On a related note, has anyone given a reason to vote for Joe Biden in the Dem primary that doesn't include the words "polls" (which are irrelevant 15 months before an election), or "Obama" (who isn't coming back, no matter who is on the ballot)? Because I'm not sure one exists. Any Dem candidate is better than Donald Trump, and if the economy falls as I think it will, any Dem will be heavily favored by November 2020. So vote for the one that resonates with you.

The second part of Noah's statement is also on the money. You can debate whether Trump is a white supremacist, but you can't deny that white supremacists are inspired by him, and that Trump is fine with them being inspired by him.

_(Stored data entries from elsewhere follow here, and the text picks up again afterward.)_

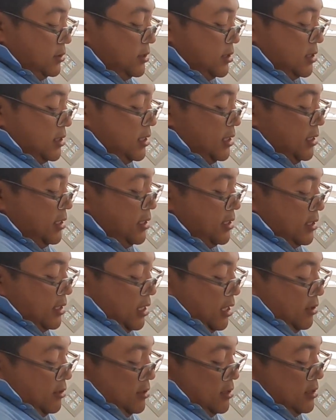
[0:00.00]
Just clean
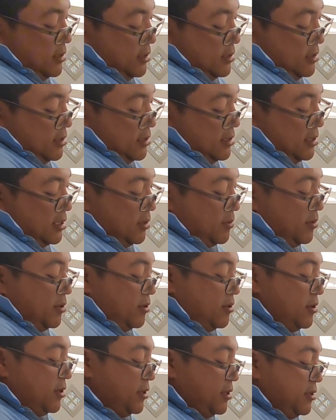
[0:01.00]
it out, clean up
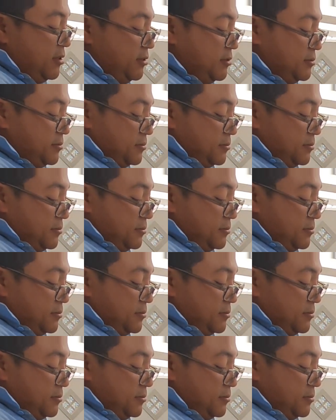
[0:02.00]
your oil.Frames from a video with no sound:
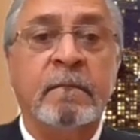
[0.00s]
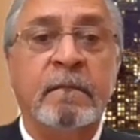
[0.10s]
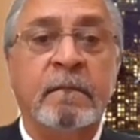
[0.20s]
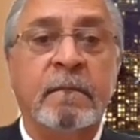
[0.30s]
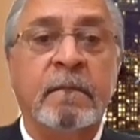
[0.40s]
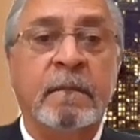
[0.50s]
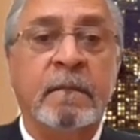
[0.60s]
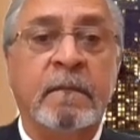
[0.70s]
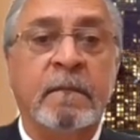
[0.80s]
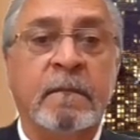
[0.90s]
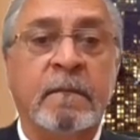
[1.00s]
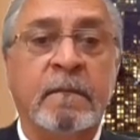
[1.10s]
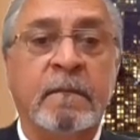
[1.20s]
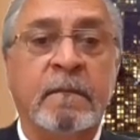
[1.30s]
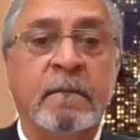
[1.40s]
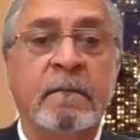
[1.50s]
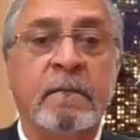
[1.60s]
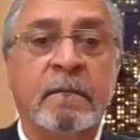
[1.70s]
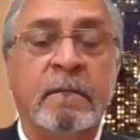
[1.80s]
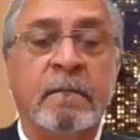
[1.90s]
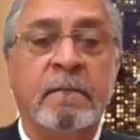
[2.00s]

(silent)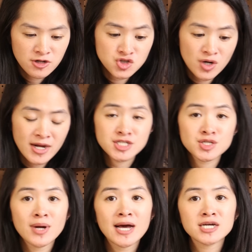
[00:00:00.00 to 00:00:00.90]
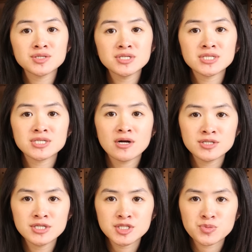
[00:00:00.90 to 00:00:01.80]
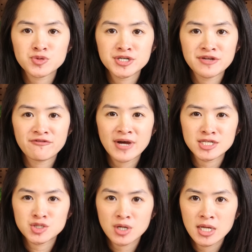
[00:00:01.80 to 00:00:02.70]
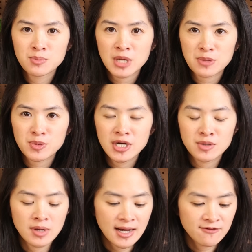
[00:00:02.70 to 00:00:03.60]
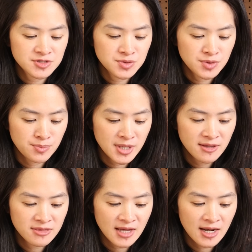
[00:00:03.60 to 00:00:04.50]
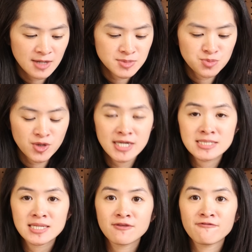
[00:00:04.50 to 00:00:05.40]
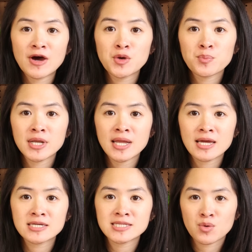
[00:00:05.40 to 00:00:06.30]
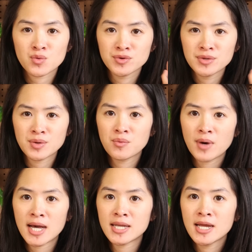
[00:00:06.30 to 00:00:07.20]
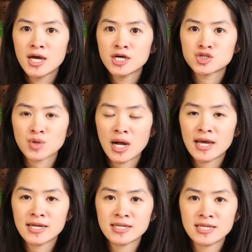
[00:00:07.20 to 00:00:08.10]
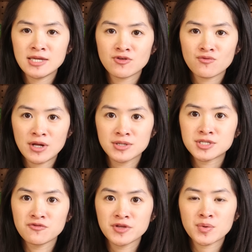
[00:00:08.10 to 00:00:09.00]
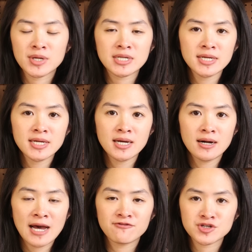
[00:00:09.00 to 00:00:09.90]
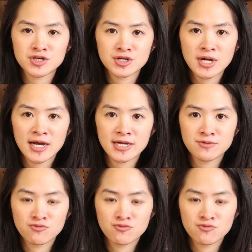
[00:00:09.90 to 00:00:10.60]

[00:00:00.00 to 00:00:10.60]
They're dry, so actually Stalogy is a pretty fast drying paper. I will have to admit that I'm surprised that the fountain pen inks that were really wet dried even relatively quickly after I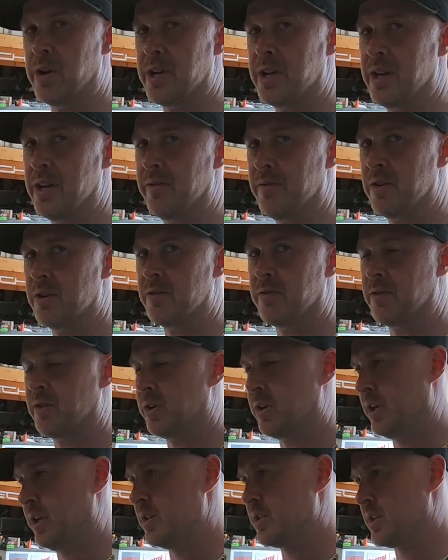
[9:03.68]
one if your
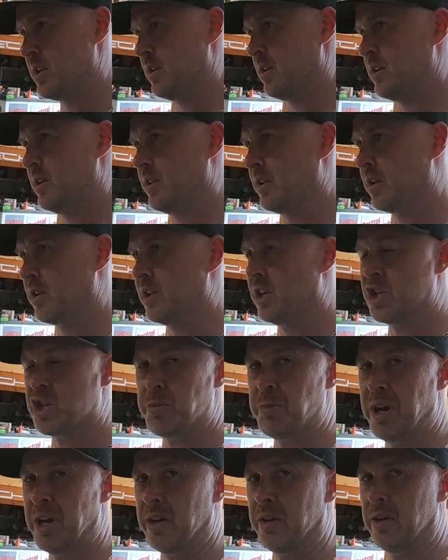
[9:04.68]
foot isn't on the
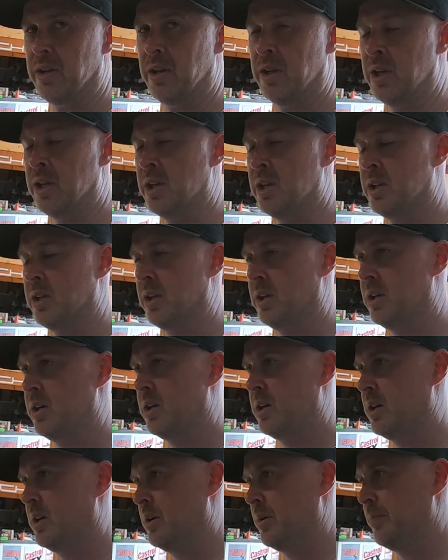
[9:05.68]
clutch pedal.
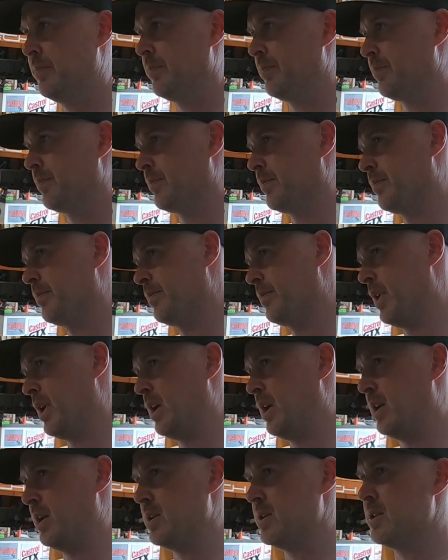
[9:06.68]

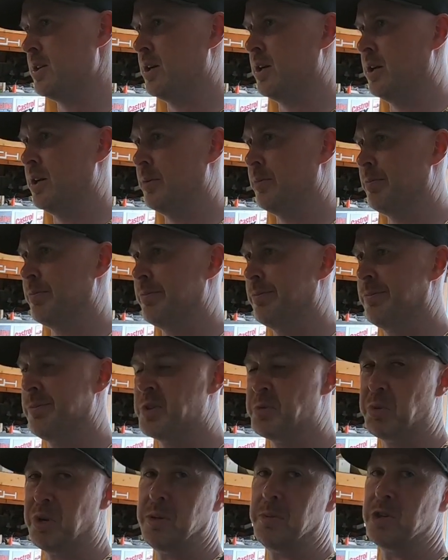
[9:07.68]

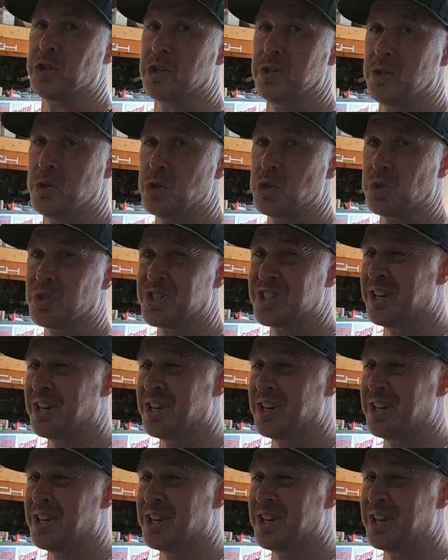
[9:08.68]
It's pretty much your neutral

So why not say so, and stick it in people's faces. And if it hurts people's fee-fees that they might be seen as racist for supporting such a racist...


They can OWN IT, or look in the mirror and change. Those people need to put on the big boy and big girl pants, and deal with the orange ogre in the White House.

For the 2020s, you can come along with us on the path of decency, or you can go away. But you should not be pandered to. And we don't need to compromise what we believe in to win big next year, and start to reverse this country's moral, political, and economic decline.

1 comment:

  1. Here's a great recent article from Slate that looks at the work of Rachel Bitecofer who called the 2018 "Blue Wave" with nearly 100% accuracy in 2017.

    How did she do it? By realizing Dems would be fired up and that Independents would be disgusted by Trump, and it overcame GOP voters that were stirred up by Trump hate and other GOPperganda.

    And she notes that Trump didn't get above 48% in 2016 in Michigan, Pennsylvania or Wisconsin, even with lower turnout in major Dem cities like Detroit and Milwaukee.

    "The reason that neither candidate was above 50% was that a huge numbers of voters in those states cast what we call protest ballots, and in the polarized era, the average that goes to a protest ballot is about 1.5%. The famous Ralph Nader election, the spoiler in Florida in 2000, that was about 1.5%. In Wisconsin, 6.2% of voters cast protest ballots in 2016. That's an extraordinary amount.

    So when you understand the role that third parties made in Trump's victory there in the Midwest, and his inability to crack 50%, you realize that it's a path to victory which was very complex. It becomes heavily tied to the fact that he was up against not just a Democrat, but that particular Democrat the GOP had managed to cause a public opinion backlash toward. That's certainly not going to be the case in the 2020 cycle."

    Pick the candidate that inspires. Stop calculating what others might think.